"Empty the ballast tanks, Clackett!" he shouted.

Clackett must have thought that a strange order, but he was there to obey, and the tone of Matt's voice told him clearly that instant compliance was wanted.

The splash of the turbines could be heard, and the Grampus began rising into rougher water.

"I'll go out first," said Matt, stepping to the ladder. "You follow me, Dick, and, Glennie, you come last."

Matt lingered a moment to pick up an iron wrench and secure it to the end of one of the ropes that was going aloft with him, and then made his way up the ladder.

By then the Grampus was rolling and pitching on the surface, and when Matt opened the hatch, a wave swept over his head, nearly smothering him and hurling him fiercely against the inner wall of the tower.

It looked like suicide to venture out into the waves that hurled themselves over the rounded deck of the submarine, but he watched his chances, got over the edge of the tower and crawled to the steel periscope mast. Just as he reached it, another wave flung itself over the boat. Had his arms not been around the mast, he would have been plucked bodily from the deck and swept into the sea.
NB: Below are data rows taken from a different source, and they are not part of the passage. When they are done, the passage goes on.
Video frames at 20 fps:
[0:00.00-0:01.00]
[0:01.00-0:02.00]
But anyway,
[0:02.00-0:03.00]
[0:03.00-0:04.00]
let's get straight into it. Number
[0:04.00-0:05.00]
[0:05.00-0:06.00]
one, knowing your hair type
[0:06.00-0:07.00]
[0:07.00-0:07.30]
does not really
As soon as the wave had passed, he tied his life line to the stout steel upright, and stood erect. Just then the submarine was riding a wave, and he saw the overturned boat to the north and on the port side—twice as far away as when he had first seen her through the periscope.

Dick was on the other side of the tower, lashing himself to the flagstaff, and Glennie was out of the hatch to the waist line.

Talking, at such a time, was impossible. Matt pointed in the direction of the overturned boat, and the faint tinkle of the motor-room bell below was heard as Glennie signaled for a turn on the port tack.